> TASK STATEMENT
Find the line holding "[0:32.53-0:33.53]" in the entries below. Give it again exactly, along with every line after it up to and including the line holding "[0:00.00-0:05.60]".

[Saved entries]
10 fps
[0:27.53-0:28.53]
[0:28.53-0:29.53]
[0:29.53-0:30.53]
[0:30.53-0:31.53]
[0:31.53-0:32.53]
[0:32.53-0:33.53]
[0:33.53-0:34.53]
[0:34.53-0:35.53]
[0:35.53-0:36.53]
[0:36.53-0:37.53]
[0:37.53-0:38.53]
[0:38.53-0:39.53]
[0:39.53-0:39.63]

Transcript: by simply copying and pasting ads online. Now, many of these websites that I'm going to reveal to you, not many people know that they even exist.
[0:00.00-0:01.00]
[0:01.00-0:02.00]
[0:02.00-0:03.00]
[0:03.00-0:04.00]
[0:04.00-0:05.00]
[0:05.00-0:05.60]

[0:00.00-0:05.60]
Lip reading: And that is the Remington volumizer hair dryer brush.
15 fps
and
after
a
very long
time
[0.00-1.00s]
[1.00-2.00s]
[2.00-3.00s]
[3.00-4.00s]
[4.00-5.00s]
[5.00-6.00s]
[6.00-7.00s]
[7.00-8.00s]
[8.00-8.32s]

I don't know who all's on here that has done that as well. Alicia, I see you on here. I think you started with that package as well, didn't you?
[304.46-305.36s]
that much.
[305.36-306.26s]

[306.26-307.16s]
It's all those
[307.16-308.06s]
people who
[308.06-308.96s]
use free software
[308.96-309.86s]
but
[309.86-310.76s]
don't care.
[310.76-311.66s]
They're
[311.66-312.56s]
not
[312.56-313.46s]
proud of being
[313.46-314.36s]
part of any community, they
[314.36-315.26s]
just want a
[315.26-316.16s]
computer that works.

> TASK ANSWER
[0:32.53-0:33.53]
[0:33.53-0:34.53]
[0:34.53-0:35.53]
[0:35.53-0:36.53]
[0:36.53-0:37.53]
[0:37.53-0:38.53]
[0:38.53-0:39.53]
[0:39.53-0:39.63]

Transcript: by simply copying and pasting ads online. Now, many of these websites that I'm going to reveal to you, not many people know that they even exist.
[0:00.00-0:01.00]
[0:01.00-0:02.00]
[0:02.00-0:03.00]
[0:03.00-0:04.00]
[0:04.00-0:05.00]
[0:05.00-0:05.60]

[0:00.00-0:05.60]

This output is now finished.